Charles tried to struggle to his knees; his limbs felt like he had run a marathon with arthritis. He stopped for more breath, it coming out in ragged pants.
"You decided when to end your life." James said firmly, as if to justify his deeds. "You signed it in blood and ink. You traded your life for fidelity to us."
"You sound brainwashed, James." Charles croaked. His throat tasted like dirty blood.
"Dedicated, is the term." corrected the other. "Oh, I wish you hadn't done this, Charles. We could have served the Crypt together. Like Calixtus and Escorial of old."
"They were heroes, don't sully their name!" barked Charles; he rose to his knees, but stumbled forward, catching his fall painfully with outstretched arms.
"Look at you!" James said scathingly, stepping out of the shadows. His tall, thinner build looked more tough and stocky the trenchcoat he wore, his unusually refined machete glistening in his gloved hand.
"You are a shadow of what you once were! You used to be renowned as the greatest of the Black Knights, but now you are to submit your last breath to no other but your young brother."
"Sad thought indeed," Charles said slowly. He raised himself to a kneeling position, taking a large gulp of air. He looked through the holes in the room around him, results of their vicious duel; the city lights of Paris lit up beyond as if everything was fine. It was truly strange how the world continued happily, oblivious of his pain. He tried to regulate his breathing to regain his composure, but it was no easy task. He sighed. "The difference is that I am now free."
"Free from what? A life of deep purpose? Of a mission, a challenge worth dying for?" Though emphatic, James never raised his voice no matter the tribulation of the moment, an evident, callous mark of a Black Knight. "Free to do what? Run around to make a life preserving corrupt bureaucrats? Counter-terrorism is to true justice as a weed is to the oak tree. Those dinner parties and classy events you began attending are all part of the world's cosmetics that delusion you further. The life you lived long ago and chose to return to is a dream; the real life of how the world runs is now no longer yours. What I wonder is how you could return to a life of small-mindedness after all you've known and done."

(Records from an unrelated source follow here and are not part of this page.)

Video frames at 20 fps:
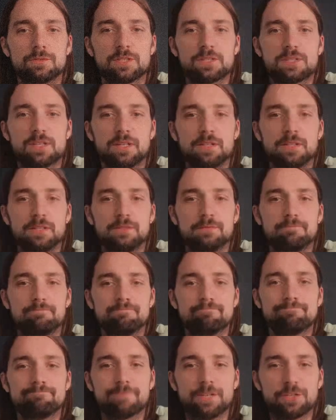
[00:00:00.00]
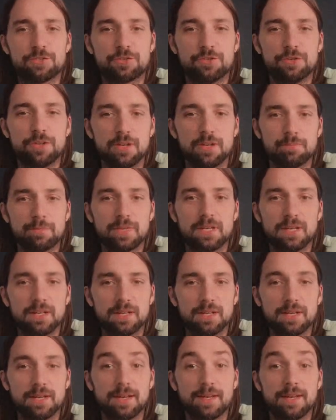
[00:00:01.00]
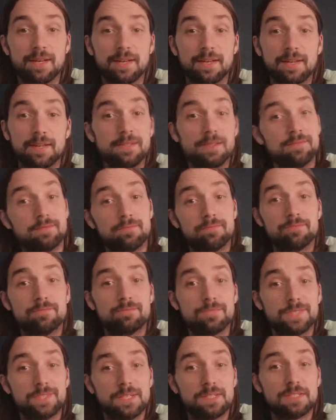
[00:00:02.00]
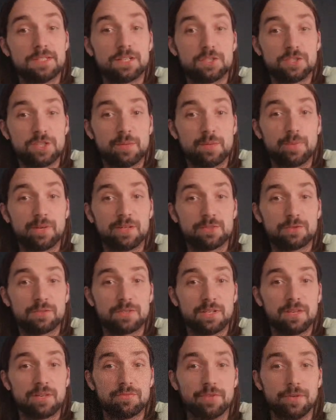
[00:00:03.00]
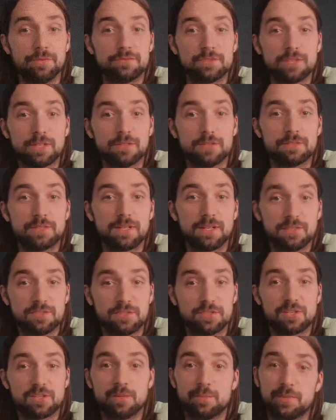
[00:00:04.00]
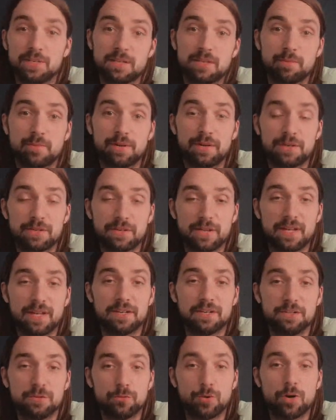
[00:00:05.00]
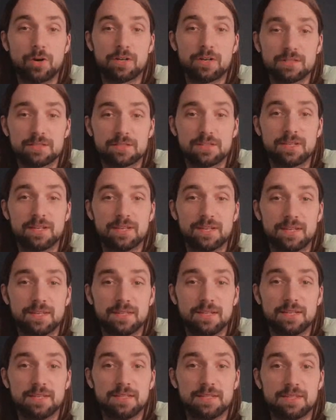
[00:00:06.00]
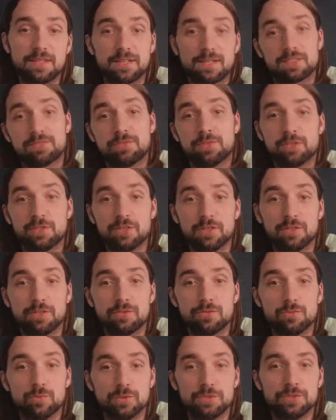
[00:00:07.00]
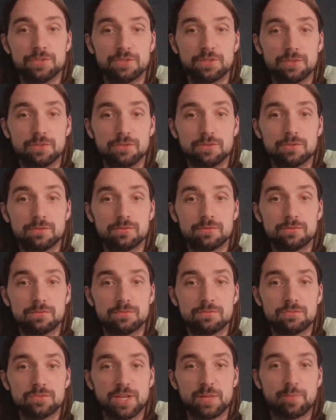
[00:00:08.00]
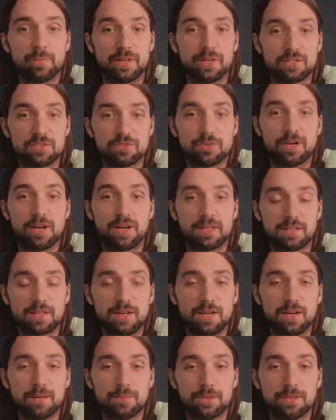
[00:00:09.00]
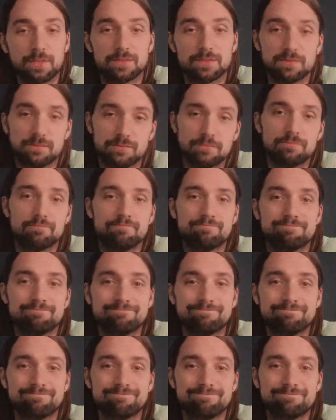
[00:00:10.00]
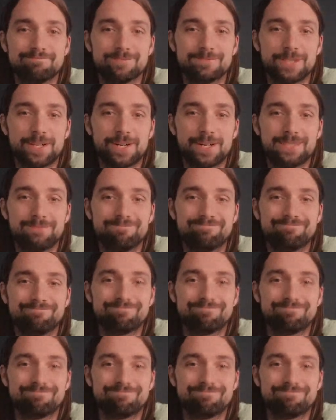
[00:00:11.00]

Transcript: Just kidding. I screwed up and I didn't take JPEGs with the iPhone. So today's just going to be comparing edited RAWs, and then in the next video, we'll do JPEG straight out of the camera. Sorry.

"What I wonder--" Charles' words were suddenly choked from him as he gargled a mix of fluids in his mouth. He spat them out, panting. "What I wonder is how after all I've done for you as a brother you've so readily turned on your own kin."

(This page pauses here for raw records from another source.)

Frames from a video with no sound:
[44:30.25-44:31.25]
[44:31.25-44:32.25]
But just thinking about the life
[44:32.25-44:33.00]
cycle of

"When you enter the Crypt your life ends," James said coldly. "You commit yourself to an unending mission, your life is replaced with devotion to the cause. You leave us...it'slike you've tried to leave your grave after death. And as you know, no one has ever done it."

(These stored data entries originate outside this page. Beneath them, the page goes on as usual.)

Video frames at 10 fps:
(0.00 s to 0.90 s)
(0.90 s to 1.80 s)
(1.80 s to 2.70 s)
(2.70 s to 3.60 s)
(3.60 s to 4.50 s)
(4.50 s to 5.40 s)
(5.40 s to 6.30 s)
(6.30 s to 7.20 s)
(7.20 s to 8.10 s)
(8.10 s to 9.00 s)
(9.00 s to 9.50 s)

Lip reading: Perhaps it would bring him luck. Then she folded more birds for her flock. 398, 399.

A smile glinted across Charles' mouth. "You know, two thousand years ago, there was this guy..."
He swung up his pistol firing off two rounds, water from his soaked suit sprinkling over James. The spattering water drops seemed to reach James in cursed warning so James was able to sidestep the line of fire. James swapped his machete to his other hand, and swung it around at Charles chest. Charles bent back, the sharp blade scything his tie as if it wasn't there. Before Charles could move, James jumped forward and planted a kick in his chest, sending Charles back head over heels.
Almost winded, Charles fumbled back up to a crawl, reaching for his gun which lay on the ground ahead of him.
"Still not broken," James cooed condescendingly.
He kicked aside the sidearm, Charles looking at it mournfully as it clattered off the edge of building.

"She's dead now," Charles said. A lump formed in his throat, making words difficult. His eyes glazed over. "Vanessa...she fell."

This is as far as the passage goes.